In tutto questo, c’è una tempistica stringente: il 21 febbraio il governo iraniano dovrebbe recepire la richiesta del parlamento di violare il protocollo addizionale al Jcpoa e ridurre le ispezioni dei funzionari dall’agenzia internazionale per il nucleare. “Su questo – spiega Bassiri Tabrizi – c’è molta preoccupazione soprattutto in Europa, perché l’apertura agli ispettori è stato ciò che ha tenuto in piedi il Jcpoa finora. È stato ciò che ha permesso agli E3 di capire che attività sta conducendo Teheran davvero, al di là di quanto affermato”.

Gli europei sono un tema: teoricamente punto di contatto tra Iran e Stati Uniti hanno assunto per lungo tempo posizioni poco solide e via via meno influenti. “Gli americani stanno cercando di spingere gli europei a giocare un ruolo di maggiore intraprendenza sugli aiuti economici all’Iran, ma anche qui: come? Senza togliere le sanzioni secondarie questo è quasi impossibile. Il problema è che l’amministrazione Biden ancora non sembra nella condizione di considerare la rimozione di queste sanzioni, almeno in tempi brevi; la sta considerando come opzione, così come i waiver, ma le priorità sembrano altre”, aggiunge l’esperta.

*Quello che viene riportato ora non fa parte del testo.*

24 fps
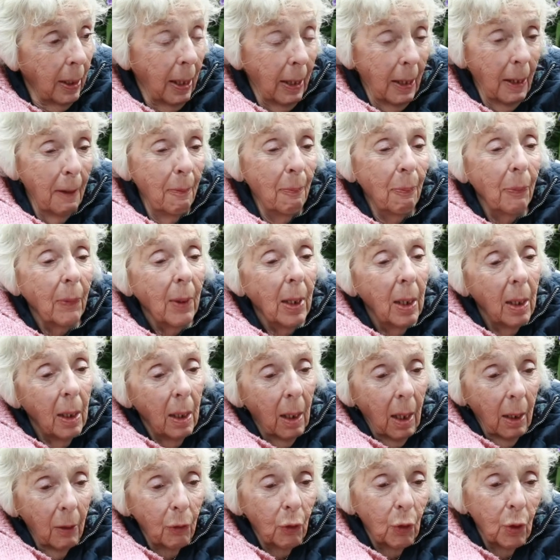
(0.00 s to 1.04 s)
Yeah.
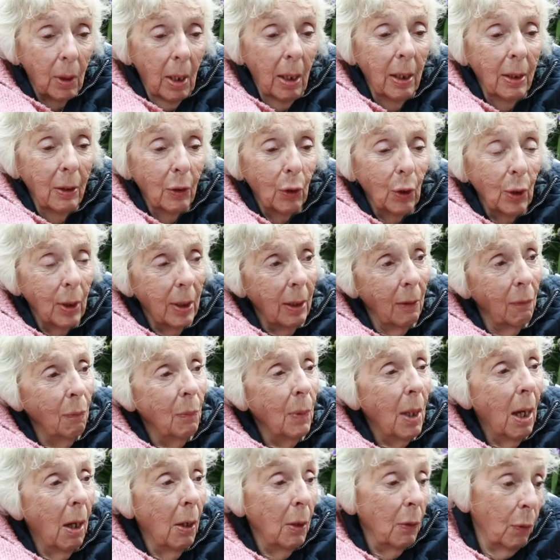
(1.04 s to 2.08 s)

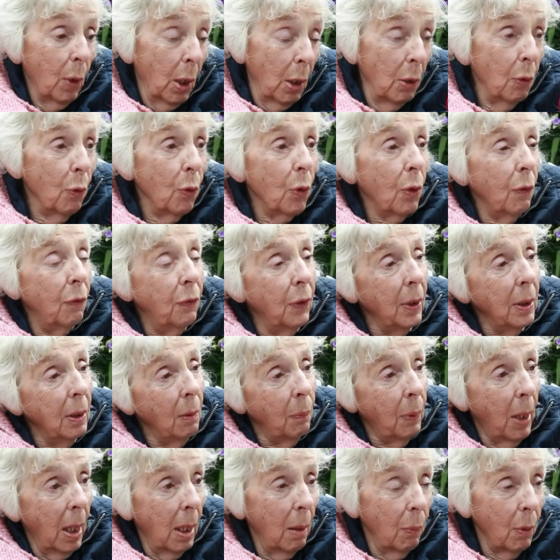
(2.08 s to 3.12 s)
And I used to feed the
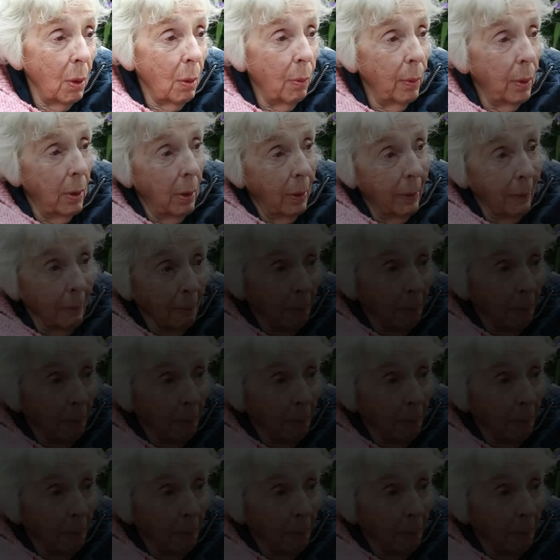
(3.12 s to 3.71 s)
babies with her.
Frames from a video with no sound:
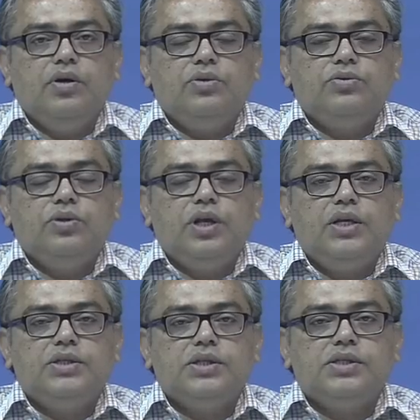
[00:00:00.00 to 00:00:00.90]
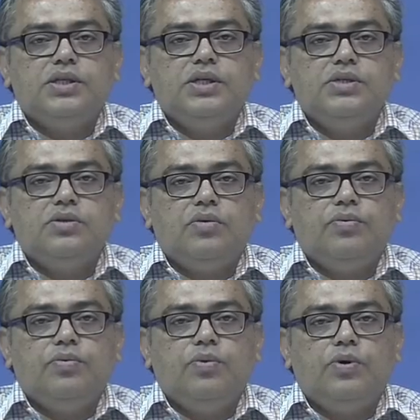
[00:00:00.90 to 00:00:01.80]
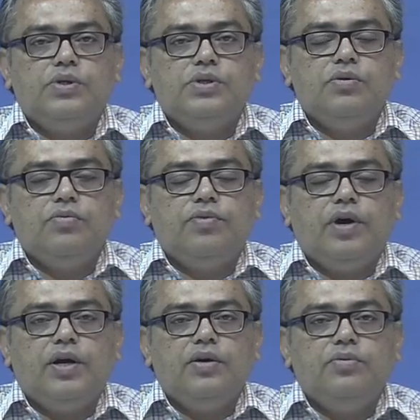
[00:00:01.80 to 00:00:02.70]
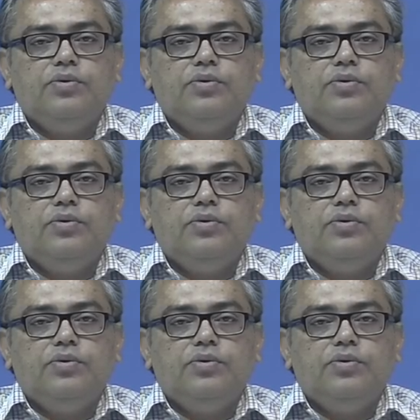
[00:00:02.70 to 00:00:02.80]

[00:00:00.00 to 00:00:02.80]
So, there is a series of words you will find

Il tema Iran è più volte uscito in queste settimane, ma potrebbe essere posturing, prese di posizioni per ragioni di mantenere un punto negoziale e per ragioni di carattere interno, sia a Washington – dove la pandemia e la crisi economica sono certamente in un punto più alto nell’agenda di azione presidenziale – che a Teheran: “L’Iran è abbastanza consapevole che certe scelte da parte di Biden richiedono tempo, e mentre pubblicamente tiene una linea è interessato più che altro a far sì che i processi si muovano e non restino solo su carta“.